**ACTIVITY**.
Your answer must be the full listing below, repeated exactly, with no pictures in it.

**INFORMATION SHOWN**.
● ● ● ● ●

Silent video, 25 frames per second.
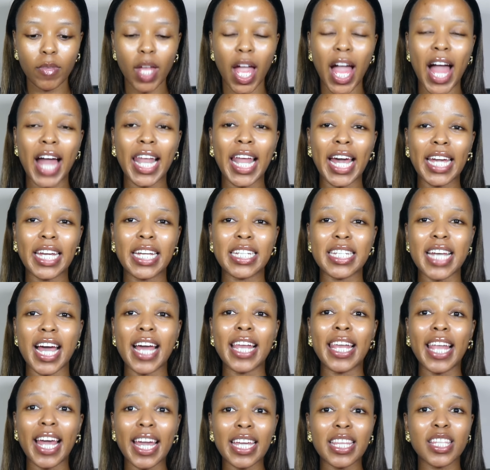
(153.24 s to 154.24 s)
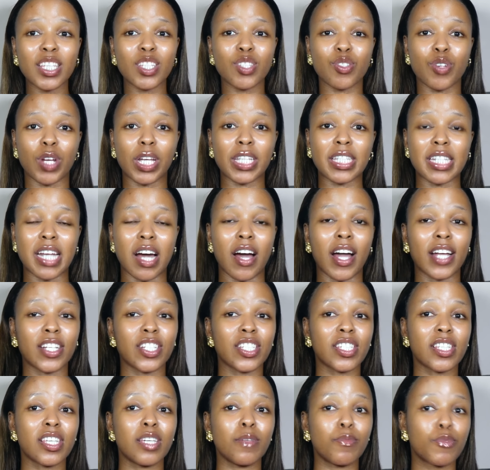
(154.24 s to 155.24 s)
I like it. I like these drinks now. I
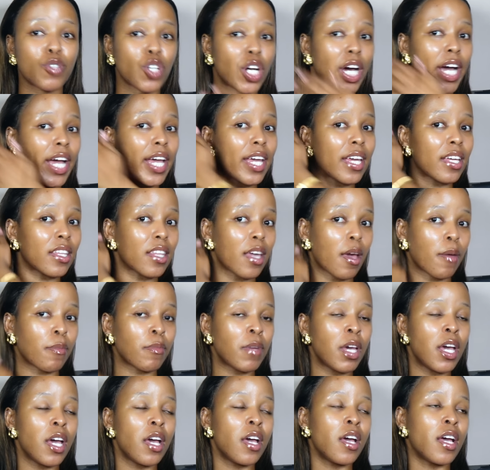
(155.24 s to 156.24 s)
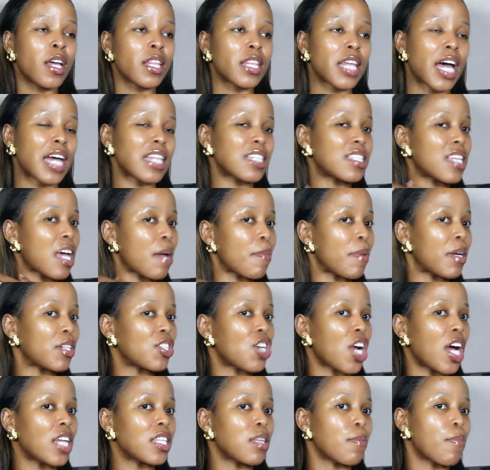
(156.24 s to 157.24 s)
just keep trying them. The other time I
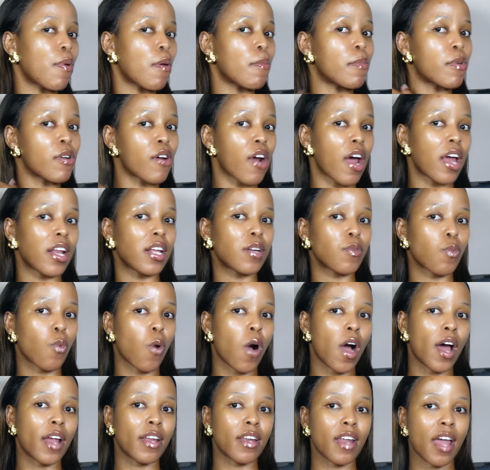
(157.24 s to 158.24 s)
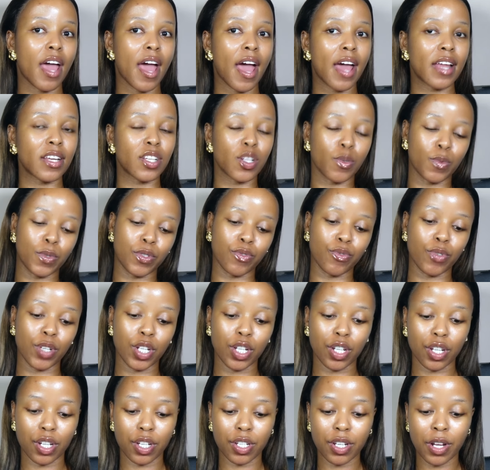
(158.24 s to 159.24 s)
tried the pomegranate one and it was really
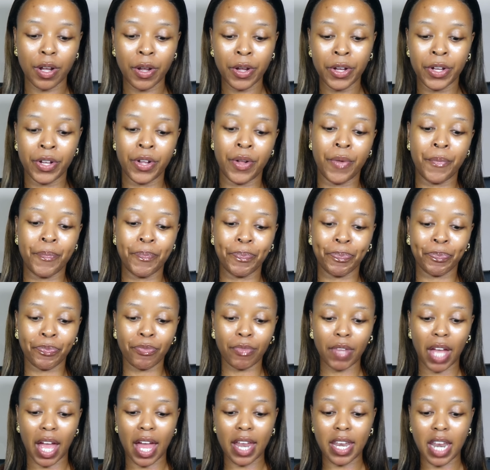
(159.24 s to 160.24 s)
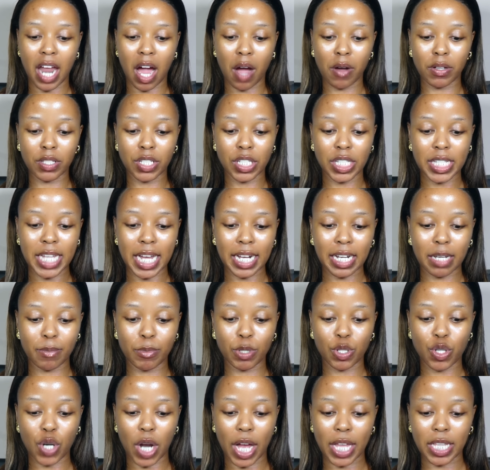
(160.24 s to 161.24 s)
good. And now it's just like, let me
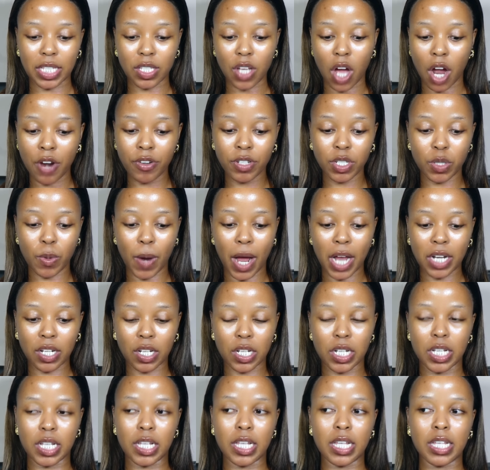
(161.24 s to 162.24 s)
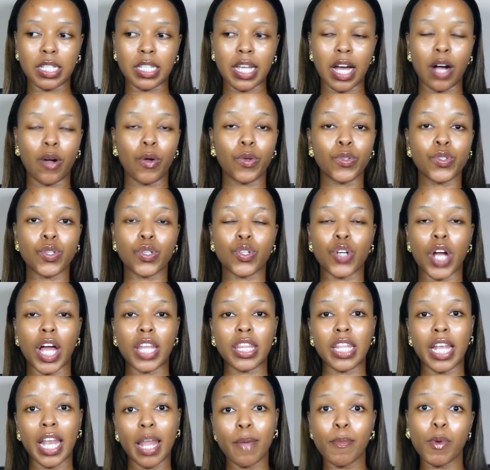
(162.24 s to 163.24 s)
try this orange one because I also tried
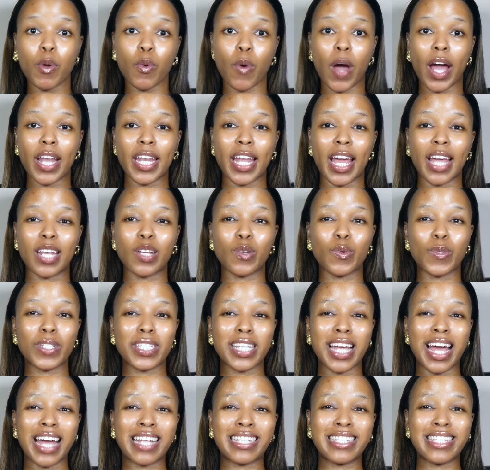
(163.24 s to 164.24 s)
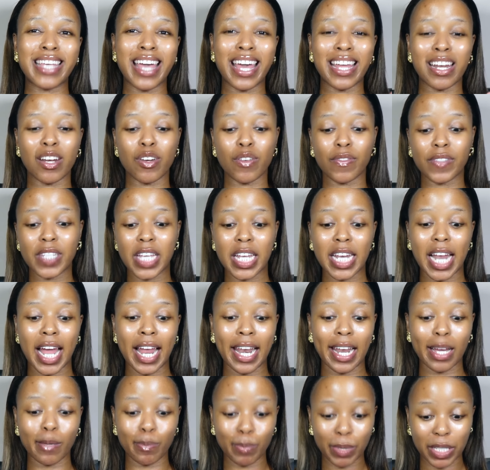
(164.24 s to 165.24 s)
the lemon one and it was a 10 out of 10. I
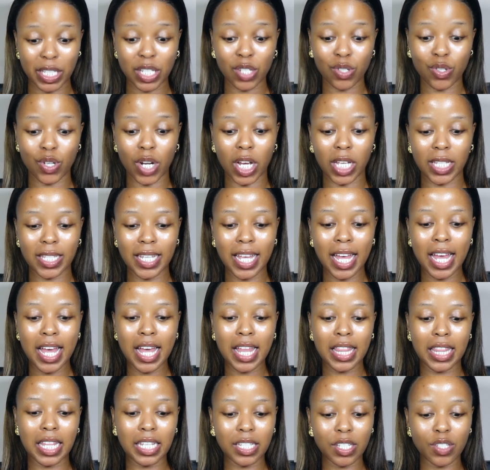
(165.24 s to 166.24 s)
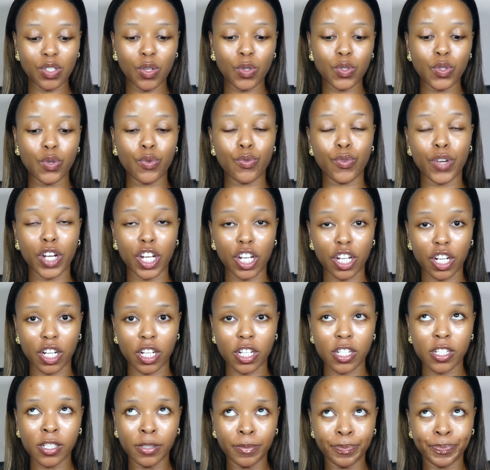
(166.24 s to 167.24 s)
like bitter drinks. This is also really
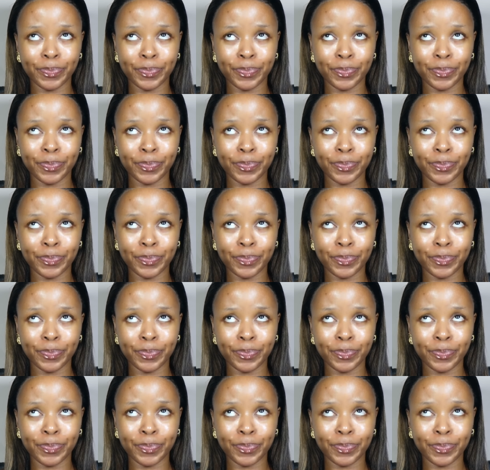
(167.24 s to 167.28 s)
good.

● ● ● ● ●

**RESPONSE AREA**.
Silent video, 25 frames per second.
(153.24 s to 154.24 s)
(154.24 s to 155.24 s)
I like it. I like these drinks now. I
(155.24 s to 156.24 s)
(156.24 s to 157.24 s)
just keep trying them. The other time I
(157.24 s to 158.24 s)
(158.24 s to 159.24 s)
tried the pomegranate one and it was really
(159.24 s to 160.24 s)
(160.24 s to 161.24 s)
good. And now it's just like, let me
(161.24 s to 162.24 s)
(162.24 s to 163.24 s)
try this orange one because I also tried
(163.24 s to 164.24 s)
(164.24 s to 165.24 s)
the lemon one and it was a 10 out of 10. I
(165.24 s to 166.24 s)
(166.24 s to 167.24 s)
like bitter drinks. This is also really
(167.24 s to 167.28 s)
good.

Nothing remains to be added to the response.